Die Sonntagsfrage

Was ist der Hintergrund Ihrer Marketingkampagne für Zuwanderer, Frau Tobias?

15. September 2013
von Börsenblatt
„Willkommen in Deutschland“ – mit Bannern auf Bussen und Straßenbahnen wirbt der Hueber Verlag gleichermaßen für seine Deutschlernbücher und Grammatiken wie für den lokalen Buchhandel. Marketingchefin Sylvia Tobias erklärt, warum das Sortiment genau jetzt mit dem mitunter als schwierig empfundenen Segment Deutsch als Fremdsprache gutes Geld verdienen kann.

Die Goethe-Institute in Südeuropa verzeichnen eine Steigerung der Deutschlerner um 6 Prozent auf fast 200.000, in Deutschland sogar um 17 Prozent. Viele dieser Kursteilnehmer kommen auf der Suche nach Arbeit zu uns nach Deutschland und wollen hier weiterlernen. Im Verlag beobachten wir natürlich aufmerksam, wie sich die Zuwanderung entwickelt - derzeit ist sie auf einem Rekordniveau. Neu ist vor allem das Ausmaß, in dem Leute aus Südeuropa vor der Schuldenkrise nach Deutschland fliehen, vor allem aus Spanien, Griechenland und Italien. Deren Zahl stieg 2012 um mehr als 40 Prozent. Wir sind hier also die Krisengewinner. Aus den Volkshochschulen hören wir, dass die Integrationskurse ganz anders besetzt sind als in den letzten Jahren: Der Anteil der Fachkräfte und Akademiker hat sich explosionsartig vergrößert. Die Lerngewohnten benötigen ganz anderes Lehrmaterial und suchen zusätzlich Bücher, die sie zuhause nutzen können. Sie sind Buchhandelskunden. Auch an unseren Verkaufszahlen lässt sich dieser Wandel ablesen. Per Ende August lag der Umsatz Deutsch als Fremdsprache / Deutsch als Zweitsprache laut GfK um 20 Prozent über dem Vergleichszeitraum 2012.

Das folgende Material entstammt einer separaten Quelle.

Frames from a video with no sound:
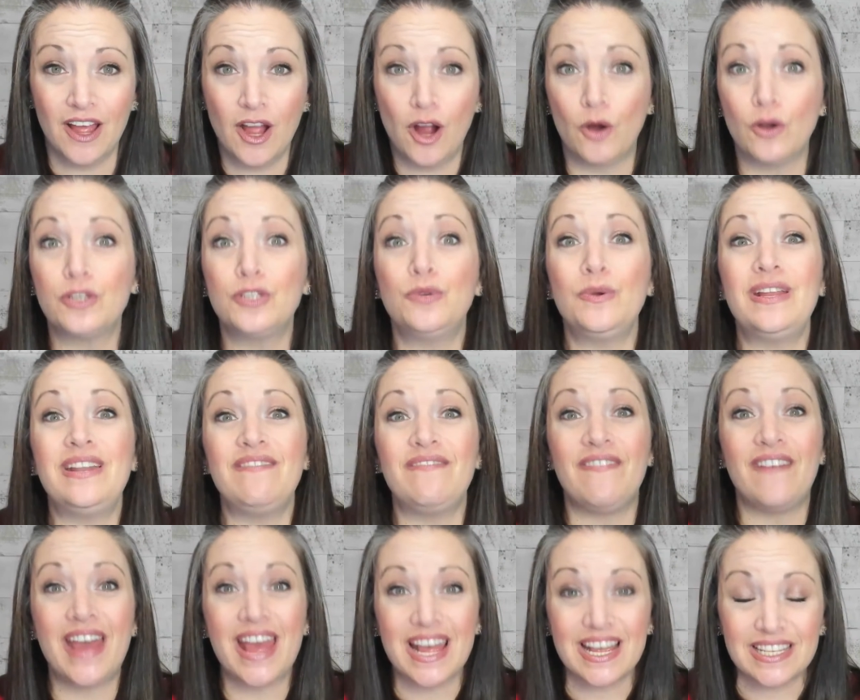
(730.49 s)
or to
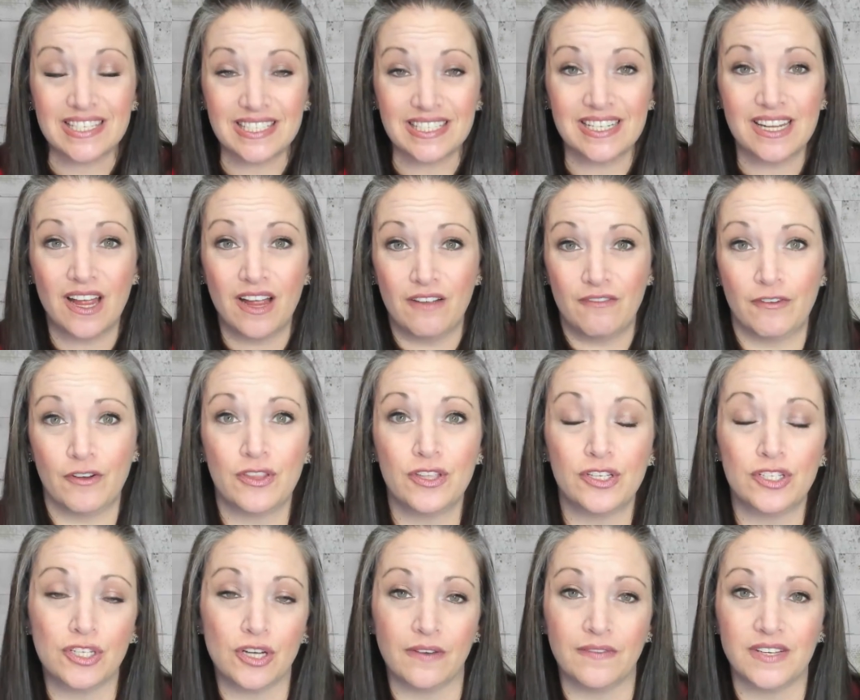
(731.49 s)
invest for the
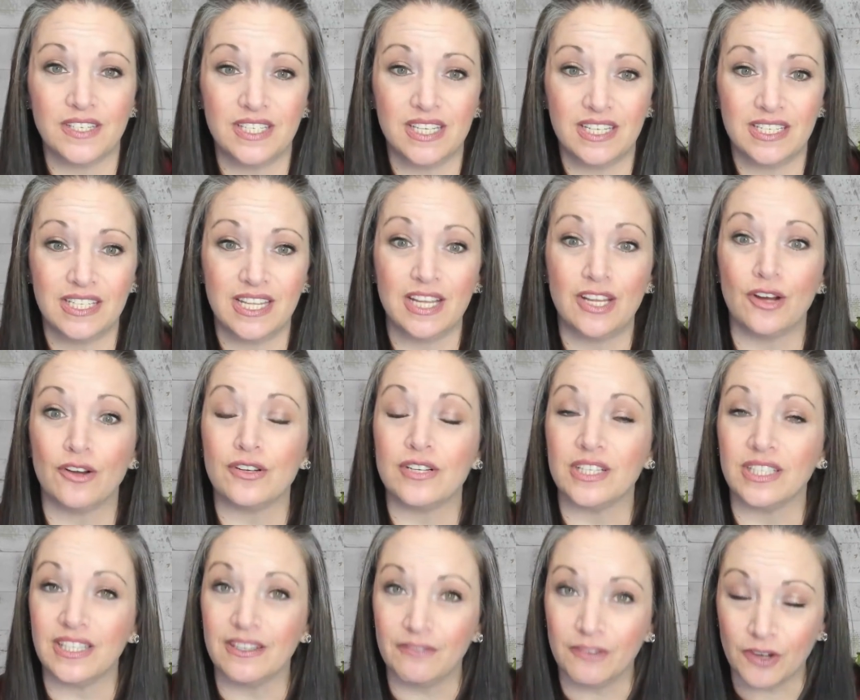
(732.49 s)
services that you're
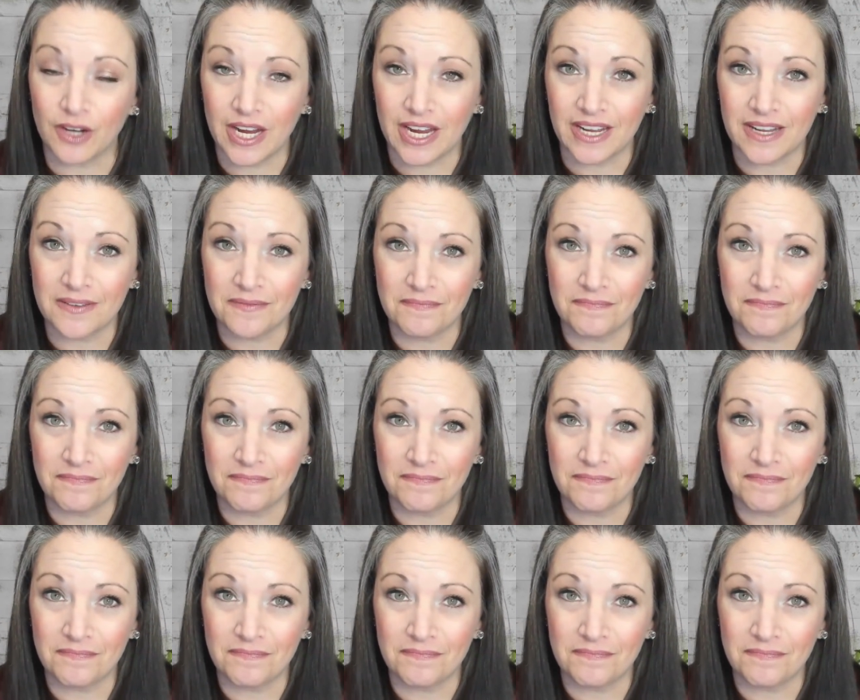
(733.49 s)
delivering?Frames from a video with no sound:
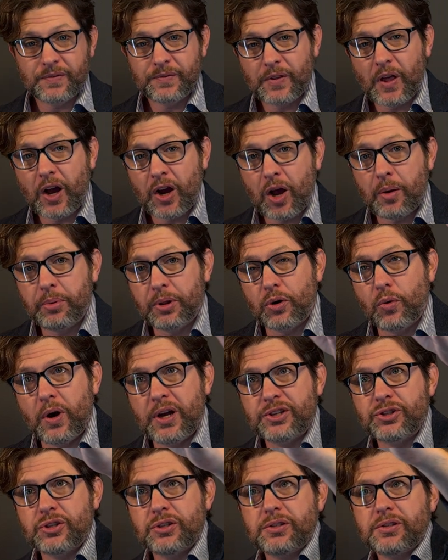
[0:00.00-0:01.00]
a couple of
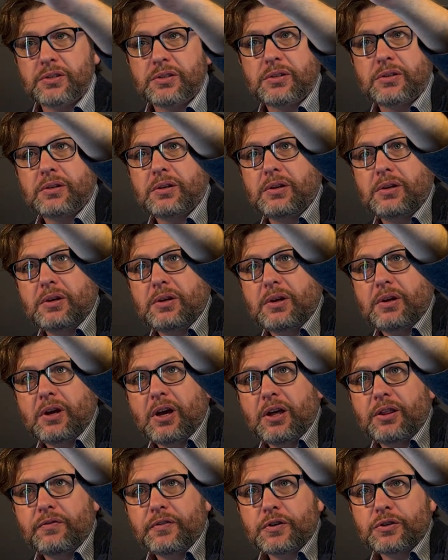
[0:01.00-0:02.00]
questions.
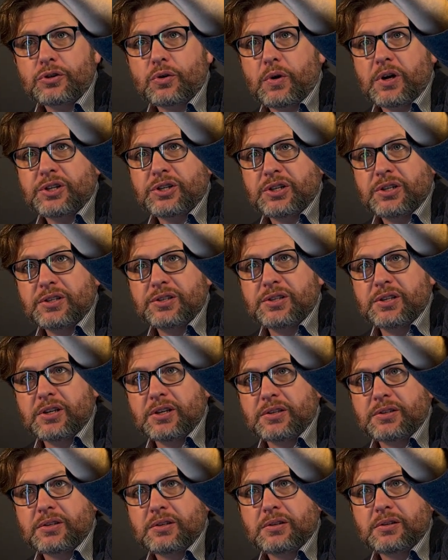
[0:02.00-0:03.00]
And the first question is
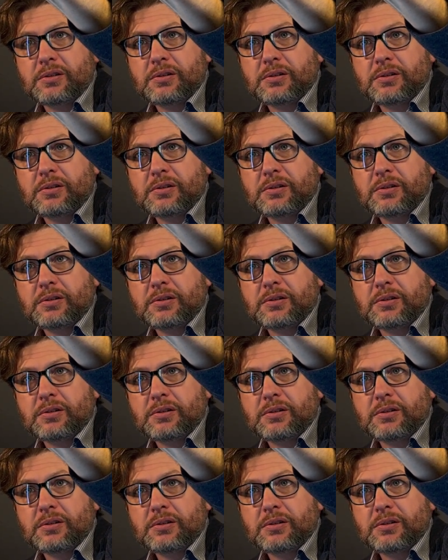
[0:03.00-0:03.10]
this.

Wie wir auf die Kampagne „Willkommen in Deutschland!" gekommen sind? Dem Hueber Verlag ist es ein großes Anliegen, in enger Zusammenarbeit mit dem Buchhandel die neue Zielgruppe der gut gebildeten Zuwanderer zu gewinnen. Ziel ist es, dass die Zuwanderer ihre Materialien für beispielsweise bevorstehende Deutschprüfungen nicht nur via Amazon bestellen, sondern auf den lokalen Buchhandel setzen. Dazu müssen die Kunden aber erst einmal darauf kommen, dass es in ihrer neuen Stadt, die sie noch nicht kennen, auch eine gut sortierte Buchhandlung gibt. Es gibt außerdem eine Hemmeschwelle: Viele Zuwanderer fühlen sich nicht erwünscht, sprachliche und kulturelle Unterschiede spielen dabei eine große Rolle. Wer die Sprache beherrscht, kann sich viel schneller integrieren. Also haben wir uns gesagt, dass man nicht nur am Point of Sale werben muss, sondern die Zuwanderer auch außerhalb der institutionellen Bereiche ansprechen muss. Wir setzen bewusst nicht auf Endkundenmarketing, sondern laden den lokalen Buchhandel ein. Unsere Werbeplakate, die die Einwanderer willkommen heißen, enthalten alle das CI der beteiligten Buchhändler und weisen auch via QR-Code den Weg zum beteiligten Buchladen.

Natürlich ist es so, dass nicht jeder Standort vom Zuwachs in den Bereichen Deutsch als Fremd- und Zweitsprache gleichermaßen profitiert. Wir raten Buchhändlern darum, Kontakt zu den Volkshochschulen, privaten Sprachenschulen oder Goethe-Instituten vor Ort zu knüpfen und sich die Zahlen des Statistischen Bundesamts anzusehen, das die Zuwanderung auch für einzelne Regionen misst. Gerne stehen wir dem Buchhandel mit Rat und Tat zur Seite.

Das Interesse des Hueber Verlags für das Thema ist natürlich auch historisch bedingt: 1955 war Hueber der erste Verlag, der Titel zum Thema Deutsch als Fremdsprache und Deutsch als Zweitsprache auf den Markt brachte. Keiner hat damals geglaubt, dass das funktionieren kann. Die Mitbewerber kamen erst lange später hinzu – die Breite und Tiefe unseres Angebots hat uns zum Weltmarktführer in diesem Bereich gemacht. Der Bereich liegt uns am Herzen uns ist das Kernsegment unseres Verlagsprogramms.